Every once in a while I’ll read something that gives me a swift (but helpful) kick in the butt. Such was the case with Kathy Sierra’s post on the Creating Passionate Users Blog: “How to be an Expert.” She points out that in order to be an expert one needs to be dedicated enough to make it through both the fun elements and the difficult details of their field. Sierra argues that neuroscience suggests that the truly successful are not merely “naturals” who started at a young age but are the people who were willing to suck it up and fight through the challenges. She points out:
Most of us want to practice the things we’re already good at, and avoid the things we suck at. We stay average or intermediate amateurs forever.

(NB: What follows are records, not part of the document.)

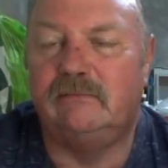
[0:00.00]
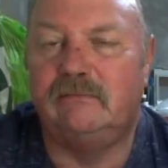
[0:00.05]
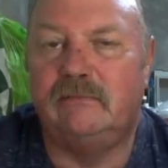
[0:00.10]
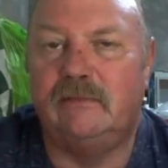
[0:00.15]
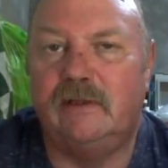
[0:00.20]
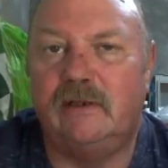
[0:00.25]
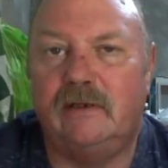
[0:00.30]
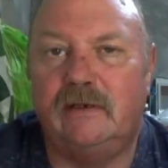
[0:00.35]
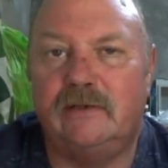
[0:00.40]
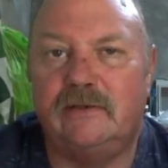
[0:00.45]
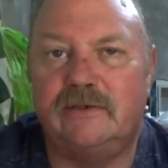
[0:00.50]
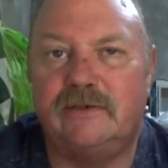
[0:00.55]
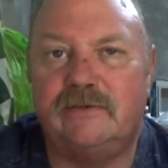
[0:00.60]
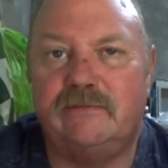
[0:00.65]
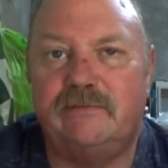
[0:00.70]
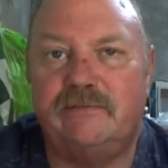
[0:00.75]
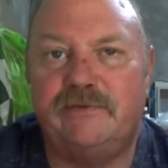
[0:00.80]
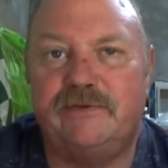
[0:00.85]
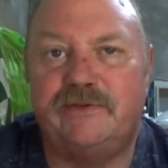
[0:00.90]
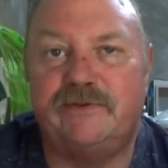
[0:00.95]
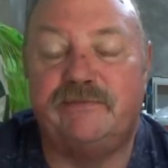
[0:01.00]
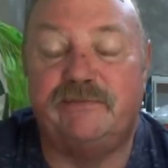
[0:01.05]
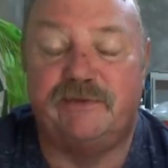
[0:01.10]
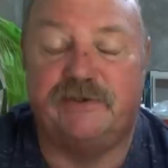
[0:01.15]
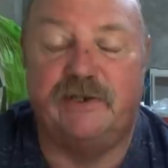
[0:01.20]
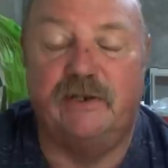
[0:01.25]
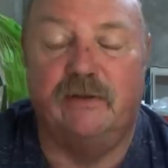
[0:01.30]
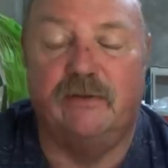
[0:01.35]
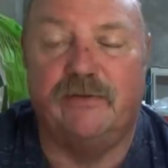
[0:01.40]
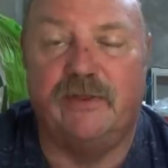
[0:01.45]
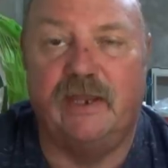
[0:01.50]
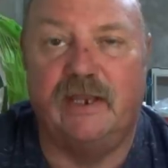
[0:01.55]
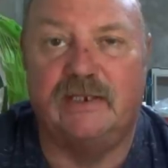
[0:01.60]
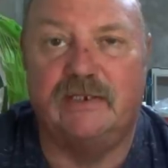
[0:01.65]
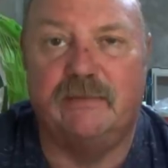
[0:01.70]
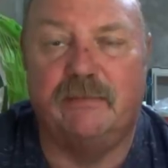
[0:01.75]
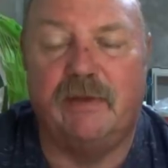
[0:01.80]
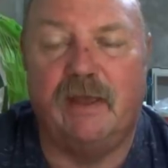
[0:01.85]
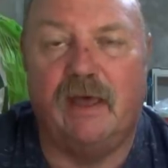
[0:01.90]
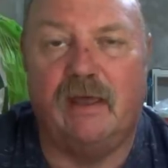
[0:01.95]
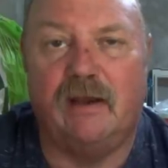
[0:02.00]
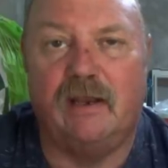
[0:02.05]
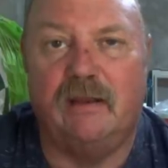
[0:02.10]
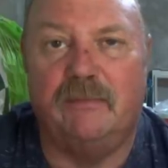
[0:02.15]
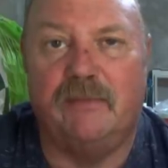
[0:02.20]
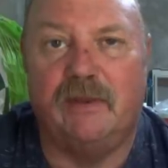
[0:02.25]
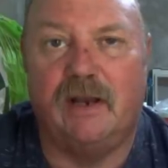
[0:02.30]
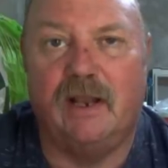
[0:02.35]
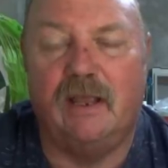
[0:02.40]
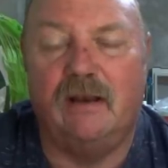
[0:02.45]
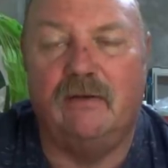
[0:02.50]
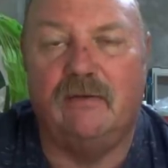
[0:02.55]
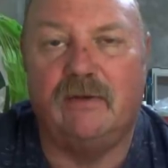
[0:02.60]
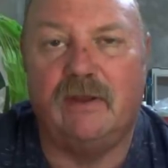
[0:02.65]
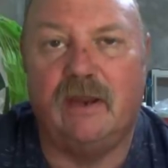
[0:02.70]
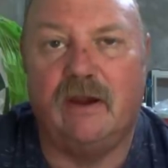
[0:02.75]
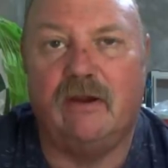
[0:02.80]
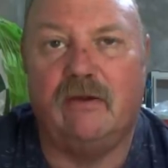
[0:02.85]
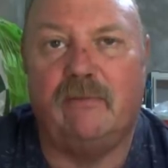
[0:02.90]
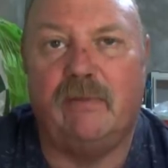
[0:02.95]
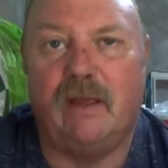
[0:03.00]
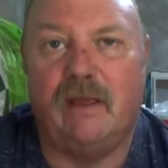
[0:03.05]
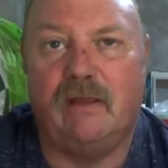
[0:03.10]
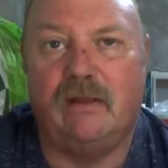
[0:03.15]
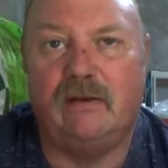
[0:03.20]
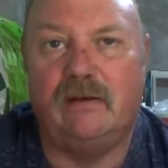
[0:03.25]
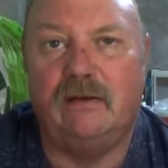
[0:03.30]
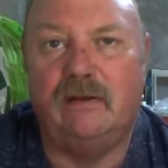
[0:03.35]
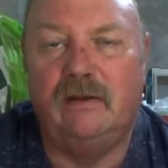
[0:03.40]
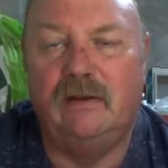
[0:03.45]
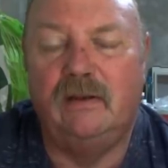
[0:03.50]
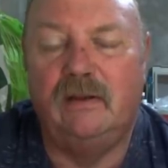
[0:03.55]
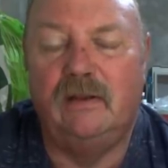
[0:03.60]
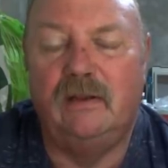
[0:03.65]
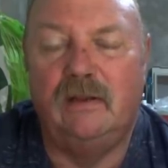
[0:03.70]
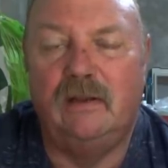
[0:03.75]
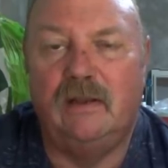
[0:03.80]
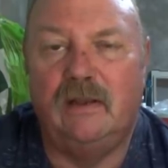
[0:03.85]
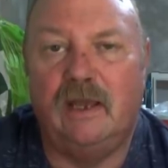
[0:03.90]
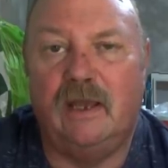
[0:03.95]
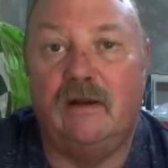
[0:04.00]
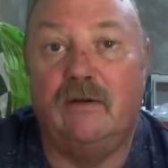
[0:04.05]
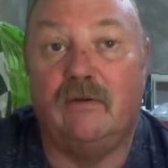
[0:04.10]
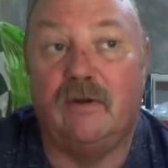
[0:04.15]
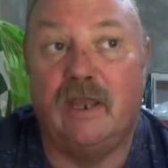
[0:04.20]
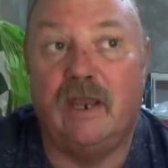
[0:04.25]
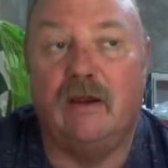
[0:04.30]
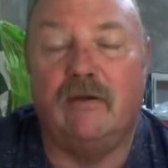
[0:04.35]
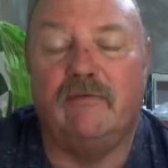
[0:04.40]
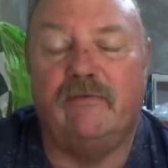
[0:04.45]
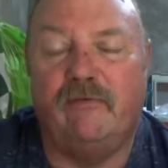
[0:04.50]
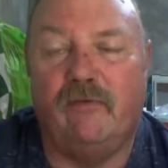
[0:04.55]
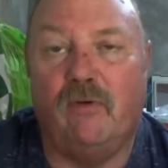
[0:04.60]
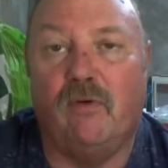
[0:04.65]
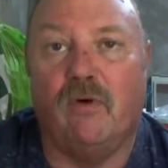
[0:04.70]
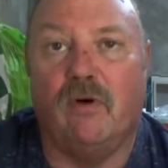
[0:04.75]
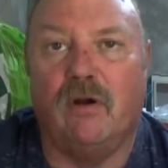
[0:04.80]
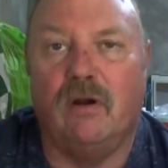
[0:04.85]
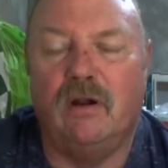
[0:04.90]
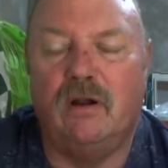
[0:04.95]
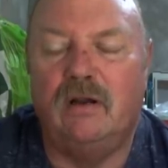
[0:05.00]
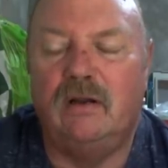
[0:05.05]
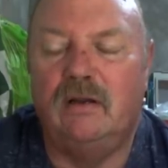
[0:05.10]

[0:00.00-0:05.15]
There's still things about him that I don't care about. I don't care for.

I feel that the longer I’m in this business the more I take on work in a narrower sphere. Part of that is because that focus ensures my expertise for my clients. However, I know that it’s also because I’ve grown more comfortable with familiar work. While I’m always taking on new projects, in some ways I’ve grown more risk averse because of the comfort of knowing there’s plenty to do with my existing skill-sets.

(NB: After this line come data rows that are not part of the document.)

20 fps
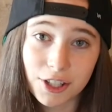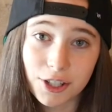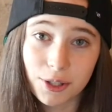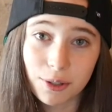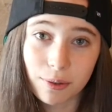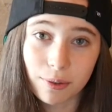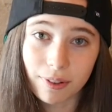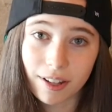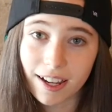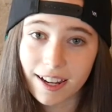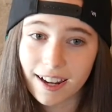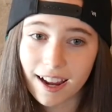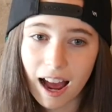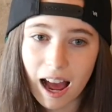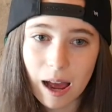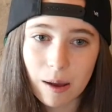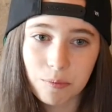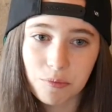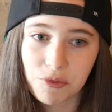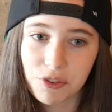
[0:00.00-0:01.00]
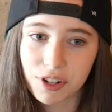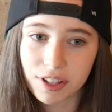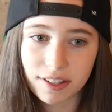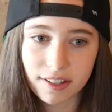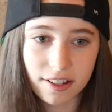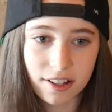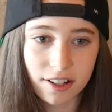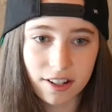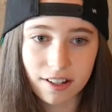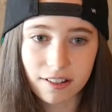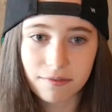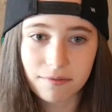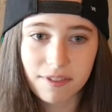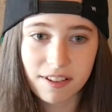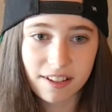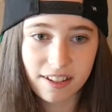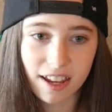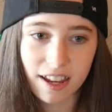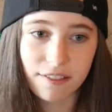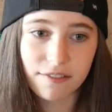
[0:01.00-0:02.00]
you. Like, I'm really good at
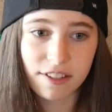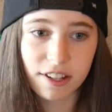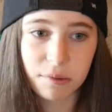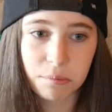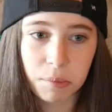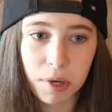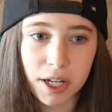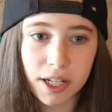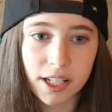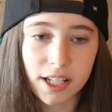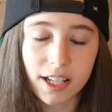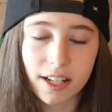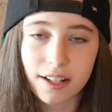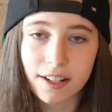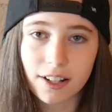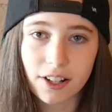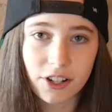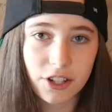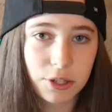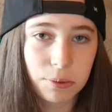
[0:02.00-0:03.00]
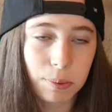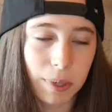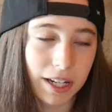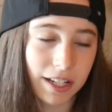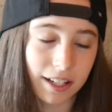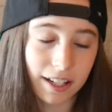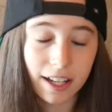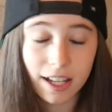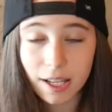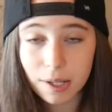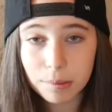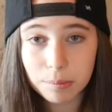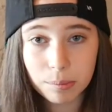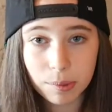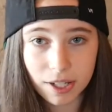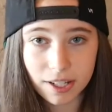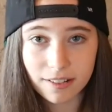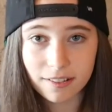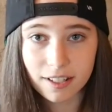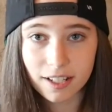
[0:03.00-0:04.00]
saving money and not spending it,
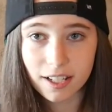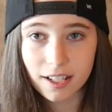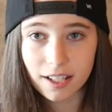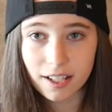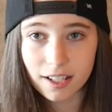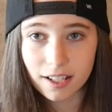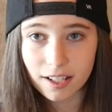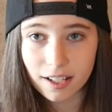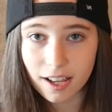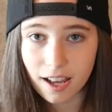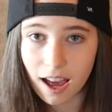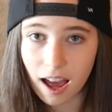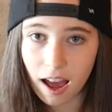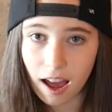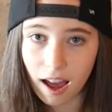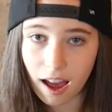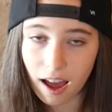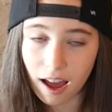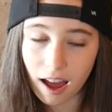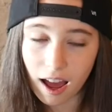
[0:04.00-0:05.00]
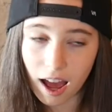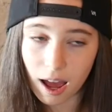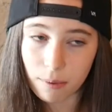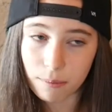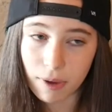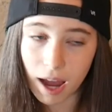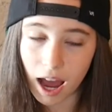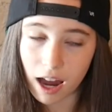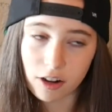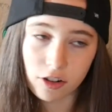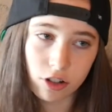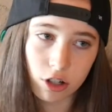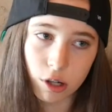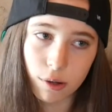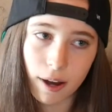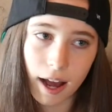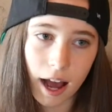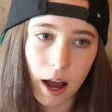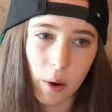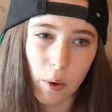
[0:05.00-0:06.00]
but I don't
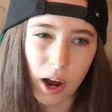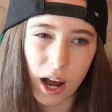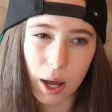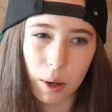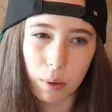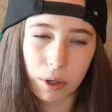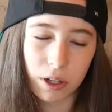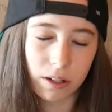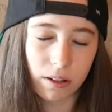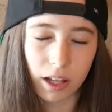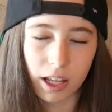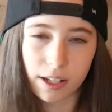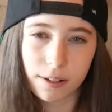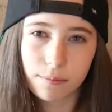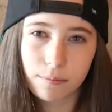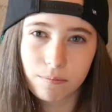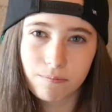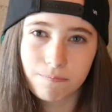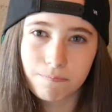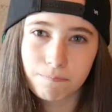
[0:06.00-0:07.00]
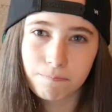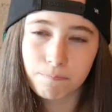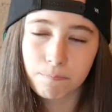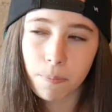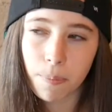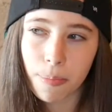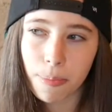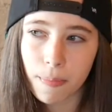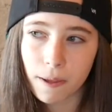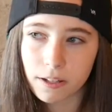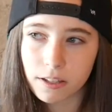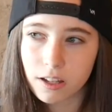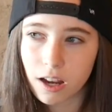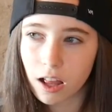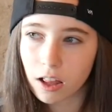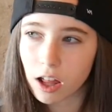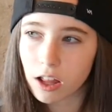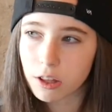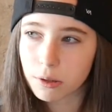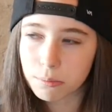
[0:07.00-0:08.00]
know how I would like
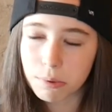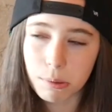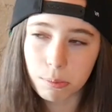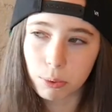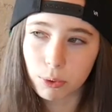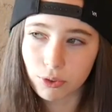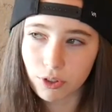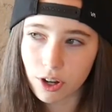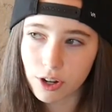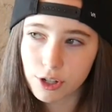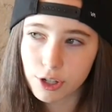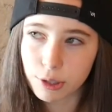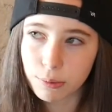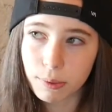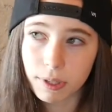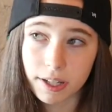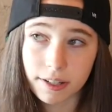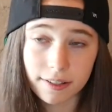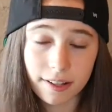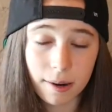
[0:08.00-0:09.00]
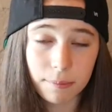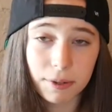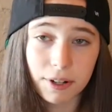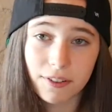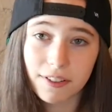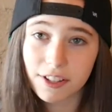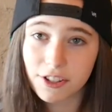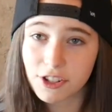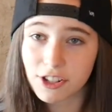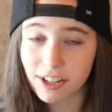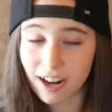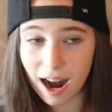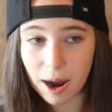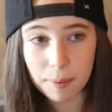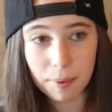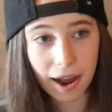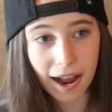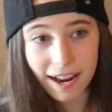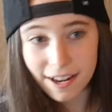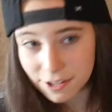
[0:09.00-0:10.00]
tell other people not to, because I'm not really sure
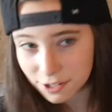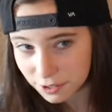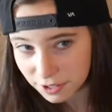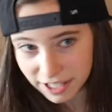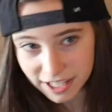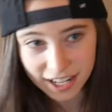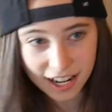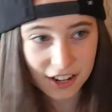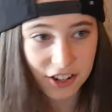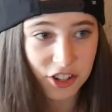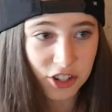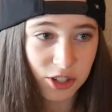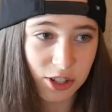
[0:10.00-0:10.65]
how I do it. I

When I started SET a few years ago that wasn’t the case. I had some experience, but for every one thing I knew there were two things I didn’t know. At the time I had to learn it all–both to be able to understand the business and because I literally couldn’t afford to pay others for their assistance.

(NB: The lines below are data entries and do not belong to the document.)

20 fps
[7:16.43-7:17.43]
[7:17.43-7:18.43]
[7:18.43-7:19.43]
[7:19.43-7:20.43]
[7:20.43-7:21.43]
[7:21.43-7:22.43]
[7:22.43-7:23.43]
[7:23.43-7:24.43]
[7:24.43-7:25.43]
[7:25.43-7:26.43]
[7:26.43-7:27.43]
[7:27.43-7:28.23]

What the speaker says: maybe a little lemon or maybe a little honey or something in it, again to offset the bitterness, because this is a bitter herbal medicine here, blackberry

The lesson learned from that bootstrapping was twofold:
- You really can learn things if you just stick it out.
- Knowledge in areas peripheral to your core expertise will make you that much sharper and adept at solving the core problems.
In other words, not only was it possible to work through the challenges, but it made business-as-a-whole easier, faster, and more worthwhile. For instance, understanding the business-side of technology made it much easier to respond to the needs of my clients. Understanding the existence of a bottom-line helped to guide a lot of the technology consulting I provided.
Now that things are fairly stable I once again need to revisit some of the areas outside of my core strengths. It’s been a while since I’ve written code, having left it to my developers, but I have a feeling that I need to revisit some development methodologies and object models. There are some new projects related to our core training business I’ve wanted to try for a long time…and it’s time to get going.
But I’m not writing here to get you interested in my progress, I just hope that you find this article equally inspiring.